Hi everyone! I’m new to the blogger community here. To set some context: I’m a spiritual eclectic who draws from different traditions, mainly Advaita Vedanta, Buddhism, and Krishnamurti/Bohm. I’m also a dyed-in-the-wool skeptic, a passionate via negativa guy: Neti neti all the way up and all the way down.
I realize that “In Search of Brahman” is an odd title for a blog on an Advaita website, because Brahman is not an object that can be lost or found. But the title is symptomatic of where I’m at in my personal journey, so I think it’s appropriate.
Ever since I first ran into the term Brahman (about a decade ago in one of Dennis’s books) it’s been a source of great wonder and equally great confusion for me.
On the wonder side, it brought me back to my early childhood when I used to think, with a mixture of awe and fear, about the Catholic notion of the never-ending succession of days I’d eventually spend in Heaven. For a while I’d flow along with an ecstatic feeling of infinite existence, and then at some point fear and confusion would enter, and my brain would short-circuit and shut down.

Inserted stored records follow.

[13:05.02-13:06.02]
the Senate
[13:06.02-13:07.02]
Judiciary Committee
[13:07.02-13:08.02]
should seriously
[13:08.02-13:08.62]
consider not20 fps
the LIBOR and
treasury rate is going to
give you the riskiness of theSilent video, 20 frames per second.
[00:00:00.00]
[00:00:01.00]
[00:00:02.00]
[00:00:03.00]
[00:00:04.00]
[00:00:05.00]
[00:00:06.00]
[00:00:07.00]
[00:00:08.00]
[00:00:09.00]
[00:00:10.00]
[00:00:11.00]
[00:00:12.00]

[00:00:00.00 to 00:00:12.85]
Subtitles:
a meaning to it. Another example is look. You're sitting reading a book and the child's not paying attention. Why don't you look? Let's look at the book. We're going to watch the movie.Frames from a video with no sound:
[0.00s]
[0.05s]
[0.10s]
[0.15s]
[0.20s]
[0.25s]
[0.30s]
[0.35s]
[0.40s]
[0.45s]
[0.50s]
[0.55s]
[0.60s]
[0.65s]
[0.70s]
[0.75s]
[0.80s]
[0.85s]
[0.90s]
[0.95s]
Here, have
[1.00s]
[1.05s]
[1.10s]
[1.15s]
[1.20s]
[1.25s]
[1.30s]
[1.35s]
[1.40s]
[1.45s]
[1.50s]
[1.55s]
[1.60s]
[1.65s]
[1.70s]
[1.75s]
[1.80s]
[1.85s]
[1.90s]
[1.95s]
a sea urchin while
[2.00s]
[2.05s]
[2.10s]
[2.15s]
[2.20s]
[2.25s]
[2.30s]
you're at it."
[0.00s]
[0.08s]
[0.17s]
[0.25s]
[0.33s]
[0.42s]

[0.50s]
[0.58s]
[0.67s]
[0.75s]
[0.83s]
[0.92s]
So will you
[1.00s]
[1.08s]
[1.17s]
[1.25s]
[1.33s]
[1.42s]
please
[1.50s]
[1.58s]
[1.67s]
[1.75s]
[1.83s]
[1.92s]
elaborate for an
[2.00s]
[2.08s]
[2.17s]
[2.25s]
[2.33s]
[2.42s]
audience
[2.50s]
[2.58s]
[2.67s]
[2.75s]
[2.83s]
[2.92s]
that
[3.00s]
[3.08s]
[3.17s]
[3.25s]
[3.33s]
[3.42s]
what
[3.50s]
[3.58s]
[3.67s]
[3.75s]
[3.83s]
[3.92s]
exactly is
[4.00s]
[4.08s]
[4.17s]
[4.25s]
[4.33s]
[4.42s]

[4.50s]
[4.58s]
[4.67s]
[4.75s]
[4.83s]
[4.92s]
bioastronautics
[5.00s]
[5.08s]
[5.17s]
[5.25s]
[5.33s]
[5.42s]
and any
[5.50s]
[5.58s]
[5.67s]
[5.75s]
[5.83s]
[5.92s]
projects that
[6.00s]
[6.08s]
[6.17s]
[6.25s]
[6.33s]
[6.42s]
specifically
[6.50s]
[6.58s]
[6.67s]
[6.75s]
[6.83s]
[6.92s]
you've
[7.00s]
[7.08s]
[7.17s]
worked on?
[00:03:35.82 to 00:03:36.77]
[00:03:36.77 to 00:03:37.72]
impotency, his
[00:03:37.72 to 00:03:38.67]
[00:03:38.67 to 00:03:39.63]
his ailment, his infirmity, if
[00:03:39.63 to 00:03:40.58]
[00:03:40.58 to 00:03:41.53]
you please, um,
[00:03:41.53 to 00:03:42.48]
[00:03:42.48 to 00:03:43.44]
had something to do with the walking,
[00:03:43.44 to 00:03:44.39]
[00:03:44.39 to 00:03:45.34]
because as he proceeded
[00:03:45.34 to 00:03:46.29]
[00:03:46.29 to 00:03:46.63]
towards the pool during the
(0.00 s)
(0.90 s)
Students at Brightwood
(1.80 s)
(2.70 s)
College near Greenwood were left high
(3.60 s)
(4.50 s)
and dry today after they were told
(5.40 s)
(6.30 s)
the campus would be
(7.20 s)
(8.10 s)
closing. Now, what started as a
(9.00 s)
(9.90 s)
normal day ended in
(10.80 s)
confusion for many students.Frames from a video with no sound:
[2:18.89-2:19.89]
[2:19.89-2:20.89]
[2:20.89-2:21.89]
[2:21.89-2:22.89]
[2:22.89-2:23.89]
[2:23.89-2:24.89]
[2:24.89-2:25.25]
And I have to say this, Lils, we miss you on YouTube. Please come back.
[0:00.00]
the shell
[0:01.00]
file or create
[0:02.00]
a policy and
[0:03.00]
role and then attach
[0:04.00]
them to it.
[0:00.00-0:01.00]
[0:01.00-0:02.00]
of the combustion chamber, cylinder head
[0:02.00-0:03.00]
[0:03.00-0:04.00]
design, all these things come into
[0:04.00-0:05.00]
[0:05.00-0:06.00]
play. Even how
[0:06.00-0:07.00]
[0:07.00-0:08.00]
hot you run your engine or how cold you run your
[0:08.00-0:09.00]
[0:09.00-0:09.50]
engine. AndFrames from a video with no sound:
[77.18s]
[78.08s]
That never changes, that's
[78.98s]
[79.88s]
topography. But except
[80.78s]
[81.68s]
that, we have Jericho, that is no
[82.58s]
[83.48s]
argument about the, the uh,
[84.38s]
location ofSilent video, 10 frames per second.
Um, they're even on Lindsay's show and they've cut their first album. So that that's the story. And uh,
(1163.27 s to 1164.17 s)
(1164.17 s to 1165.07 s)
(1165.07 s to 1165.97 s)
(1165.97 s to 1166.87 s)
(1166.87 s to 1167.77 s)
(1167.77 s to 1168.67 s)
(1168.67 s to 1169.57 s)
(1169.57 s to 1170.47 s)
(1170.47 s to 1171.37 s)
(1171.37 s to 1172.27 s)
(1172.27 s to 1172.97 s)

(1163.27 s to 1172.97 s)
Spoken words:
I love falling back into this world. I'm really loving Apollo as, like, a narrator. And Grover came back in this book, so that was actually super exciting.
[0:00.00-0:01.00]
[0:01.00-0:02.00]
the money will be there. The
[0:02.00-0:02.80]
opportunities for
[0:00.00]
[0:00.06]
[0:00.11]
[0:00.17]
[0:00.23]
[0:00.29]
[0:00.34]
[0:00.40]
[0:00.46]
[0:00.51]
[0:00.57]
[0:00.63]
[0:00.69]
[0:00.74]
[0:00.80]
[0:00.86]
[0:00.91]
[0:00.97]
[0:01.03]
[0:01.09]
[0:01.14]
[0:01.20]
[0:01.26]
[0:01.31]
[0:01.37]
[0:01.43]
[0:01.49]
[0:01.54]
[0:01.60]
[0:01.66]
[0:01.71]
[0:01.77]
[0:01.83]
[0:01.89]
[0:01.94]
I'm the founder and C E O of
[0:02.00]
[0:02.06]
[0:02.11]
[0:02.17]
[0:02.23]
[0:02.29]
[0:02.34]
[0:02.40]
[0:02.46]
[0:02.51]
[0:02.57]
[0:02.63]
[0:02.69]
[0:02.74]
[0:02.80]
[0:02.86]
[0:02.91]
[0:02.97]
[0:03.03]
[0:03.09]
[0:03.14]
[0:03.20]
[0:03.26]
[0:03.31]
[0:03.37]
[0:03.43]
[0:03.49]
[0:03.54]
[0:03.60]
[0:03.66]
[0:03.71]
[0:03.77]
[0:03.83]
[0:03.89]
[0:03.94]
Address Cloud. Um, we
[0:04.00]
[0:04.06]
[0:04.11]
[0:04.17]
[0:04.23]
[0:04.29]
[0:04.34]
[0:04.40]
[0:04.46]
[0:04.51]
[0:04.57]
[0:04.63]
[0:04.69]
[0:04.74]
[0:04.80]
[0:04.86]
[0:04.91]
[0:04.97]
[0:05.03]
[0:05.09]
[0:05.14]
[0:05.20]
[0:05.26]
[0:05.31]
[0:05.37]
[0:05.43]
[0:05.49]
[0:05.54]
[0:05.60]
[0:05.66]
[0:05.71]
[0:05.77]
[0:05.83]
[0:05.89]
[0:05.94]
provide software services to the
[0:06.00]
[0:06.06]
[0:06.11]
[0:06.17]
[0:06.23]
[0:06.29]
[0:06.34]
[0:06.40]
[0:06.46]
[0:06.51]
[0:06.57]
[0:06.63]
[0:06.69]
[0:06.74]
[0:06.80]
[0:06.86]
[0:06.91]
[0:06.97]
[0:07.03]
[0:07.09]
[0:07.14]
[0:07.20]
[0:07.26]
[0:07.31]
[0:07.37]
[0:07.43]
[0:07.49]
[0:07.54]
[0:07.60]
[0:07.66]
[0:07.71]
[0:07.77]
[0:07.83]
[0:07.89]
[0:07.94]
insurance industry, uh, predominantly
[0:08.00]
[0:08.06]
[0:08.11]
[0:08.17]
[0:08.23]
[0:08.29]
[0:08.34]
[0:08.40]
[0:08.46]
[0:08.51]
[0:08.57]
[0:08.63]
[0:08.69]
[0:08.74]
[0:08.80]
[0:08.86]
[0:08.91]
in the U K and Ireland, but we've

On the confusion side, it boils down to something like this: I see no necessity for Brahman. There are other views of the nature of reality that are equally plausible to me. The Buddhist view that everything is empty of inherent existence. Or the scientific view that reality is an emergent phenomenon. Or the Bohmian implicate/explicate order model. Or the Whiteheadian view that it’s all a grand interwoven process. (NB: I realize I’m reducing these views dramatically, so take the descriptions with hefty grains of salt!)
There is no definitive proof for or against any of these, including Brahman. Now you could say (and many do) that the proof is in the pudding, that once you *know* beyond the shadow of a doubt that you are Brahman and Brahman is the one without a second, there’s your proof. Alas … I am exquisitely aware of just how profoundly the mind can fool itself into believing, with utter certainty, pretty much anything it wants to believe.
And you could say, as traditional Advaita does, that there is no proof of Brahman, that a seeker must trust the word of the scriptures. But that doesn’t do much for me, many spiritual traditions say the same thing about their scriptures, scriptures that vary dramatically in their teachings! Why should a skeptic trust one tradition to have gotten it 100% right?
And yet, and yet … something in me thinks-feels that Advaita *has* gotten it right, perhaps more than any other tradition, that it really is as perfectly simple as: I = Brahman is the one true reality.
I think I’ll stop there for now. Lots more to come, but I would enjoy hearing your reactions to what I’ve written so far.
Thanks for reading, and thanks to Dennis for letting me participate here!